Capital do estado brasileiro de Mato Grosso e porta de entrada para três dos mais importantes biomas do Brasil — o Pantanal, a Amazónia e o Cerrado —, Cuiabá procura ampliar o seu protagonismo na produção audiovisual do país com a 23.ª edição do CINEMATO, que decorre entre 29 de junho e 5 de julho. Um dos mais importantes eventos hoje dedicados ao cinema brasileiro e amazónico, pela diversidade da sua seleção, o certame prestará homenagem ao realizador, ator e dramaturgo Amauri Tangará, figura marcante da cultura mato-grossense, cuja obra se destacou pela atenção às identidades populares e às realidades do chamado Brasil profundo.
Sob o tema Migração – Mobilidade Humana e Alterações Climáticas, a maratona cuiabana reúne 67 filmes provenientes de 17 estados brasileiros, propondo uma reflexão sobre deslocações populacionais, pertença territorial, pluralidade cultural e os impactos das transformações ambientais.
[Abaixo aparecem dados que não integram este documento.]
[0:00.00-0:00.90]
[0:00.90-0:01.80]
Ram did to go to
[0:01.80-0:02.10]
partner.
A programação distribui-se por várias secções, incluindo as mostras Competitiva, Documenta Brasil, Cinema Paradiso, Cinema Escola e sessões especiais.

No centro das atenções estará a competição de longas-metragens pelo tradicional Prémio Coxiponé. Entre os candidatos figuram o thriller Eclipse, realizado e protagonizado por Djin Sganzerla; o documentário Dentre Nordeste e Sudeste, de Andrea Mendonça; Filhas da Noite, de Henrique Arruda e Sylara Silvério; o drama Perto do Sol é Mais Claro, de Régis Faria; o documentário Um Olhar Inquieto: O Cinema de Jorge Bodanzky, de Jorge Bodanzky e Liliane Maia; além das produções mato-grossenses Cinco Tipos de Medo (2025), de Bruno Bini, vencedor do Festival de Gramado de 2025, e Memória de Elefante, de Severino Neto.
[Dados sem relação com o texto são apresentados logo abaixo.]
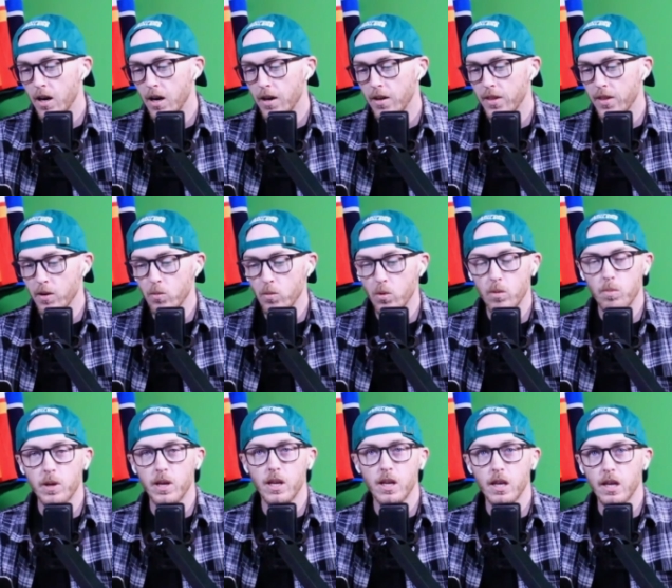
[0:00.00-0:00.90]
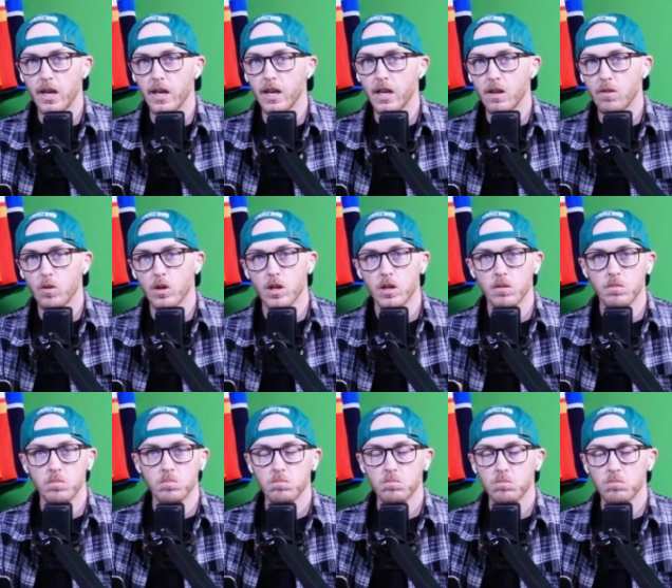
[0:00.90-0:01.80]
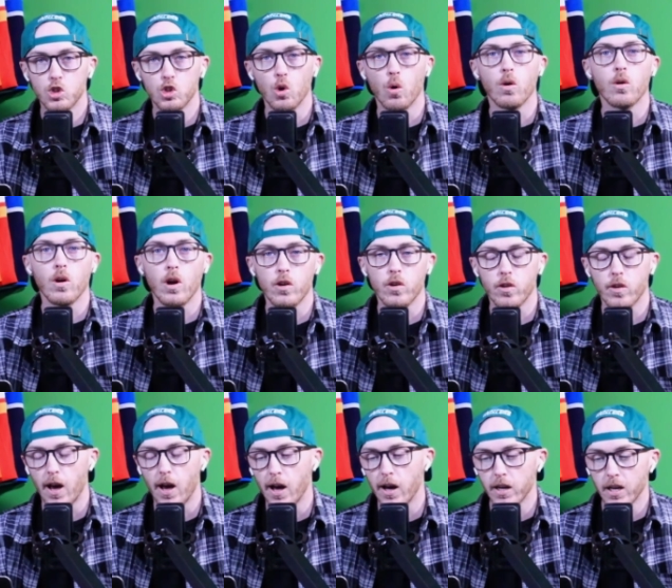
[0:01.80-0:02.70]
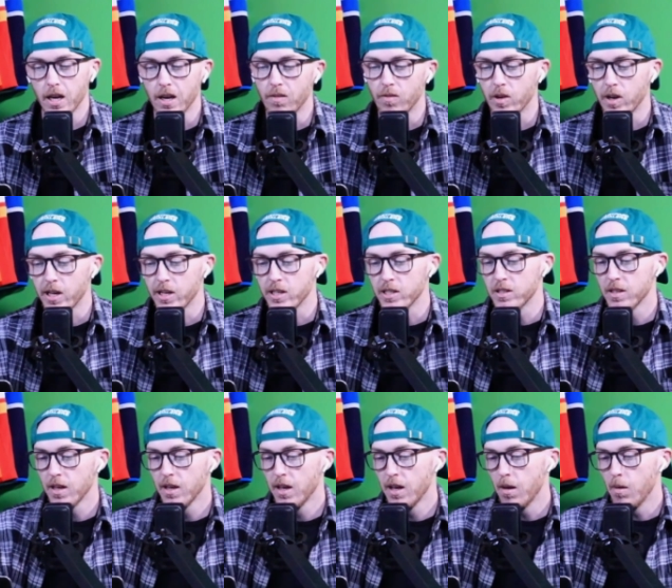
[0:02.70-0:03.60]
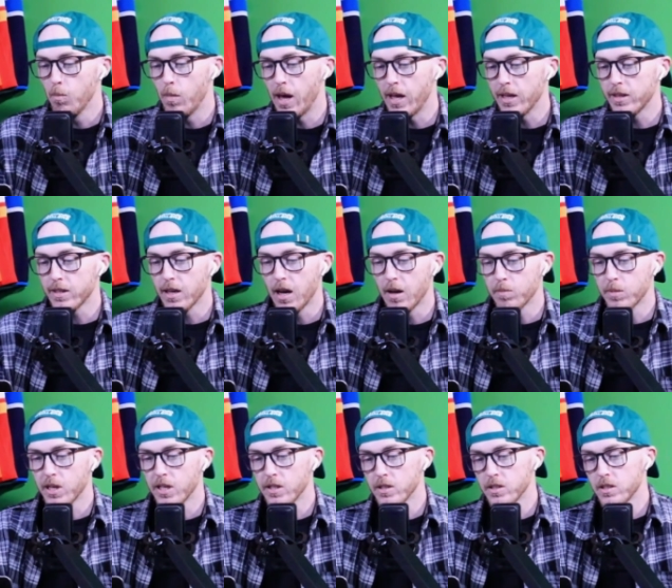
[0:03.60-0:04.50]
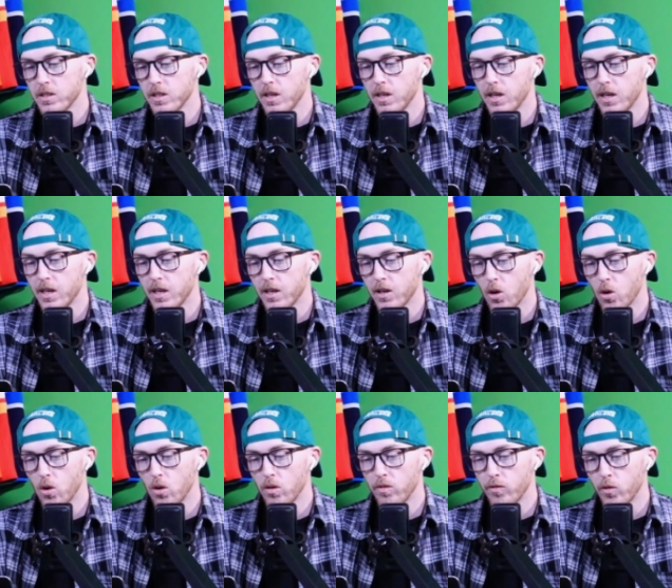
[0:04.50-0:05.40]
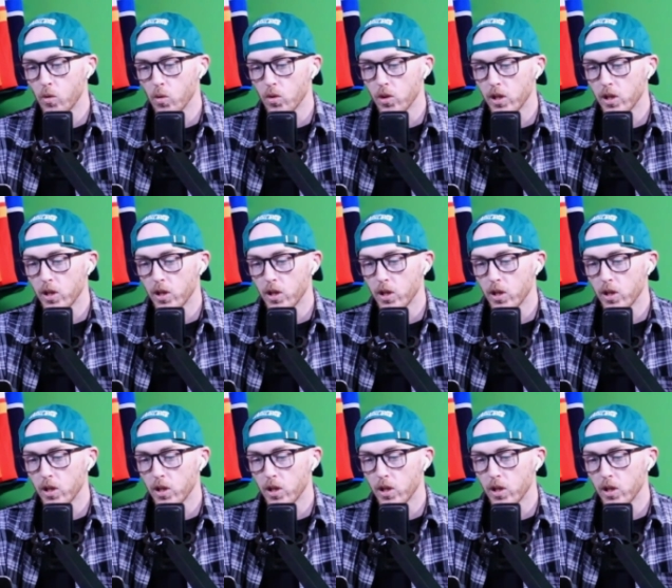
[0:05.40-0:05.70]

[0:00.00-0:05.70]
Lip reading: They would be an even shorter underdog if it is Matt Tompkins in goal for the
A secção de curtas-metragens apresenta 15 obras de várias regiões do Brasil, enquanto a mostra Documenta Brasil inclui títulos celebrados ou muito aguardados. Concorrem Anistia 79, de Anita Leandro; Pau D’Arco, de Ana Aranha; Quatro Luas Pantaneiras, de Ana Carla Loureiro; Rita Moreira: Crónicas, Memórias e Videotape, de Sérgio Santos Barroso; e Sérgio Mamberti – Memórias do Brasil, de Evaldo Mocarzel.
Entre os convidados confirmados encontram-se a atriz e realizadora Dira Paes, que regressa ao festival para entregar o prémio que leva o seu nome, destinado a mulheres com intervenção relevante no audiovisual e em causas socioambientais. Também marcarão presença as atrizes Bella Campos e Vanessa Gerbelli, bem como os realizadores Jorge Bodanzky, Régis Faria e Betse de Paula.
A programação paralela inclui oficinas, debates, encontros com realizadores e um seminário dedicado ao tema desta edição, reforçando a vocação do CINEMATO como espaço de reflexão, formação e valorização do cinema brasileiro contemporâneo.
Realizado pelo Instituto INCA – Inclusão, Cidadania e Ação, o festival consolidou-se ao longo das últimas duas décadas como uma das principais montras do audiovisual produzido na Amazónia e no Centro-Oeste do Brasil, promovendo o encontro entre criadores, público e novas gerações de cineastas.